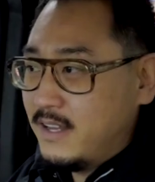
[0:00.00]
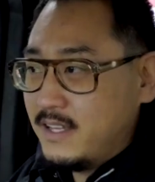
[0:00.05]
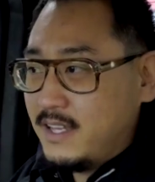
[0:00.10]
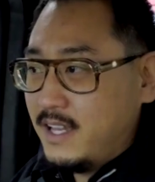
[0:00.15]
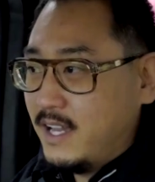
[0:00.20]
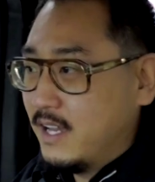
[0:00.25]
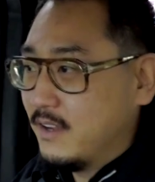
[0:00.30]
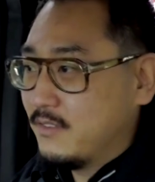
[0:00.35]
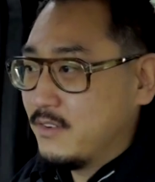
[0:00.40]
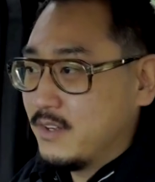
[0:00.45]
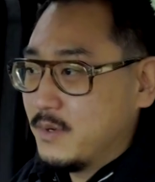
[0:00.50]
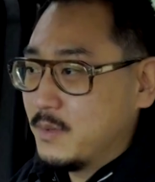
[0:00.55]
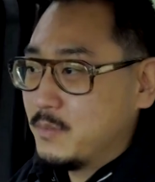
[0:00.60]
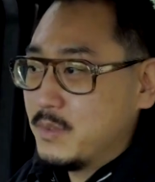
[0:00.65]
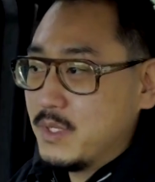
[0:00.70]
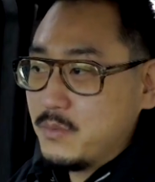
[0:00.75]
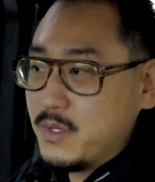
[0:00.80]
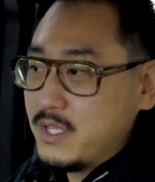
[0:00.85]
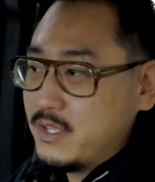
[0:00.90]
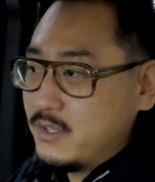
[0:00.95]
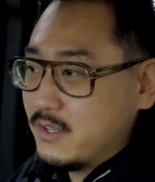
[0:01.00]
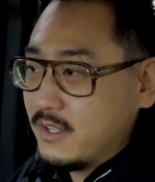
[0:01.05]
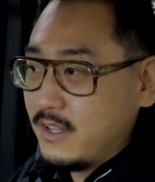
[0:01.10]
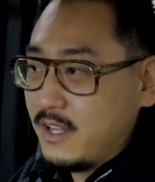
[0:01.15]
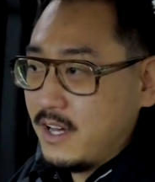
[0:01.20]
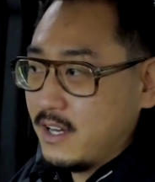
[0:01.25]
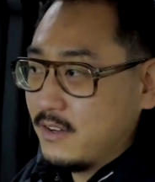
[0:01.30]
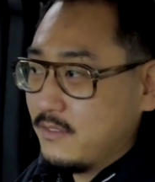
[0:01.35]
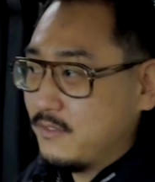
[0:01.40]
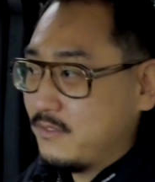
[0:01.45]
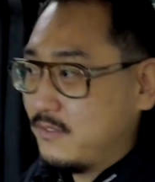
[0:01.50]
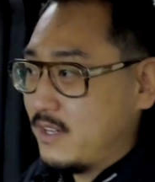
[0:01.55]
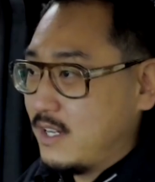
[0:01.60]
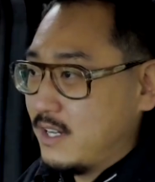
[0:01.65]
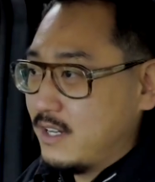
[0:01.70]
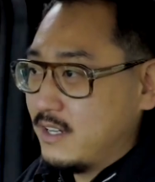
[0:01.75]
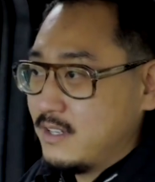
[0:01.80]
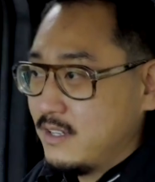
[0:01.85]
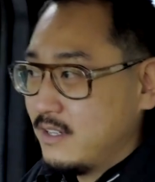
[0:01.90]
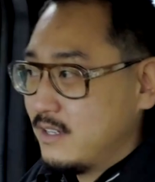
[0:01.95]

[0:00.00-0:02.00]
Oh yeah, right? I mean, we do a lot of uh,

* * *

YOUR TASK: Set down all records verbatim, omitting images.

ANSWER BELOW:
[0:00.00]
[0:00.05]
[0:00.10]
[0:00.15]
[0:00.20]
[0:00.25]
[0:00.30]
[0:00.35]
[0:00.40]
[0:00.45]
[0:00.50]
[0:00.55]
[0:00.60]
[0:00.65]
[0:00.70]
[0:00.75]
[0:00.80]
[0:00.85]
[0:00.90]
[0:00.95]
[0:01.00]
[0:01.05]
[0:01.10]
[0:01.15]
[0:01.20]
[0:01.25]
[0:01.30]
[0:01.35]
[0:01.40]
[0:01.45]
[0:01.50]
[0:01.55]
[0:01.60]
[0:01.65]
[0:01.70]
[0:01.75]
[0:01.80]
[0:01.85]
[0:01.90]
[0:01.95]

[0:00.00-0:02.00]
Oh yeah, right? I mean, we do a lot of uh,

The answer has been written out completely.